##### Listed entries

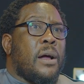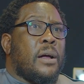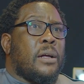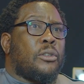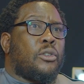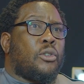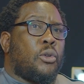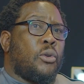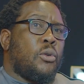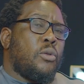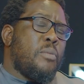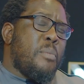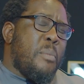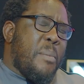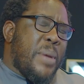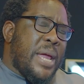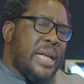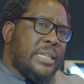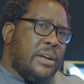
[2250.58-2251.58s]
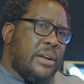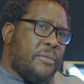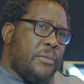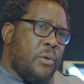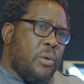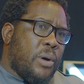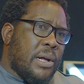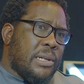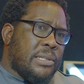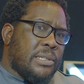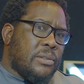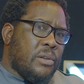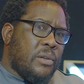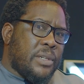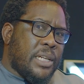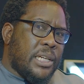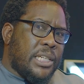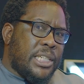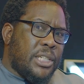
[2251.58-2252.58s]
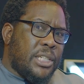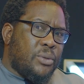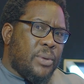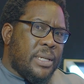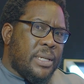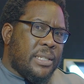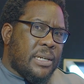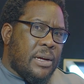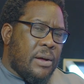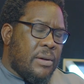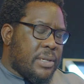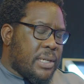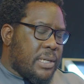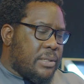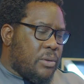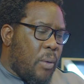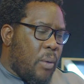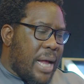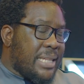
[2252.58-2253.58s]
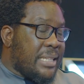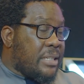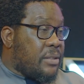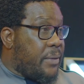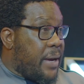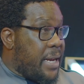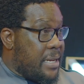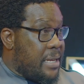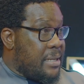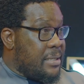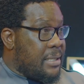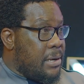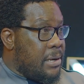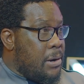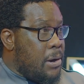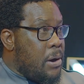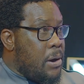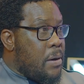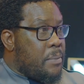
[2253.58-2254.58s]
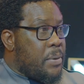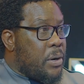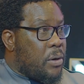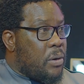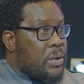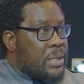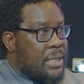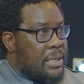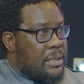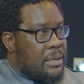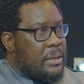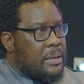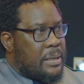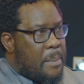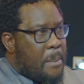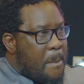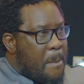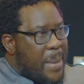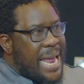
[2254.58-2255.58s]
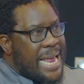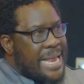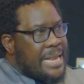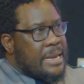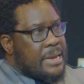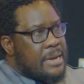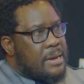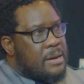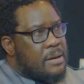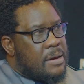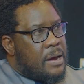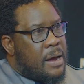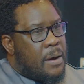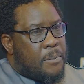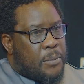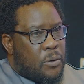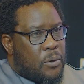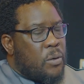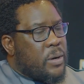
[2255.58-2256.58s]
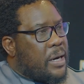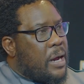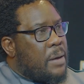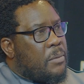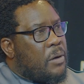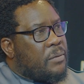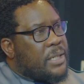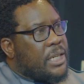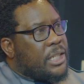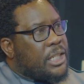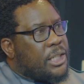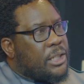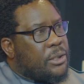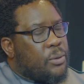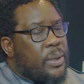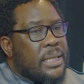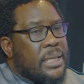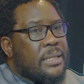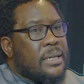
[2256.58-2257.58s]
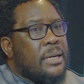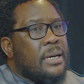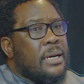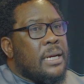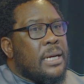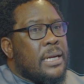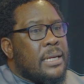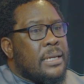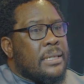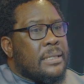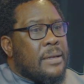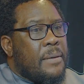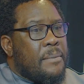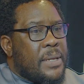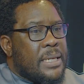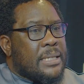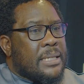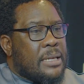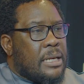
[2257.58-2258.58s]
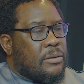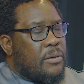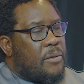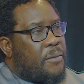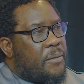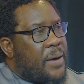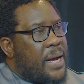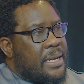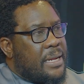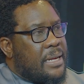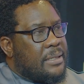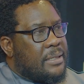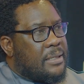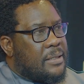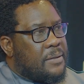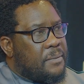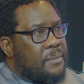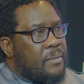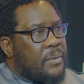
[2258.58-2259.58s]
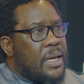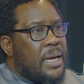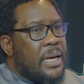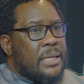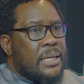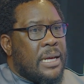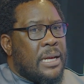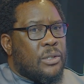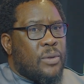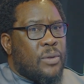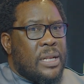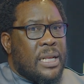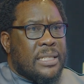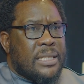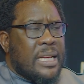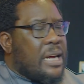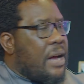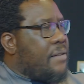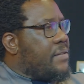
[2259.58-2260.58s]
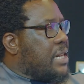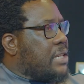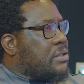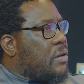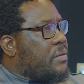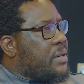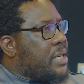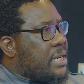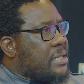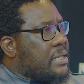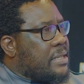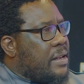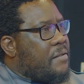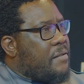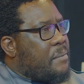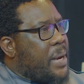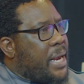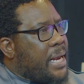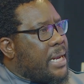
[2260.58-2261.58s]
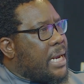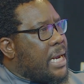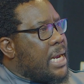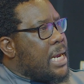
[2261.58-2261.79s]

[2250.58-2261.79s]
2 major focuses of the G20 countries, while it's finance, because the main program of the G20 is the ministers of finance, as well as the governors of the Reserve Bank,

##########

(Goal of the exercise): Copy exactly the lines from the one containing "[2258.58-2259.58s]" to the end of the records, both included, and leave the pictures out.

(Task response):
[2258.58-2259.58s]
[2259.58-2260.58s]
[2260.58-2261.58s]
[2261.58-2261.79s]

[2250.58-2261.79s]
2 major focuses of the G20 countries, while it's finance, because the main program of the G20 is the ministers of finance, as well as the governors of the Reserve Bank,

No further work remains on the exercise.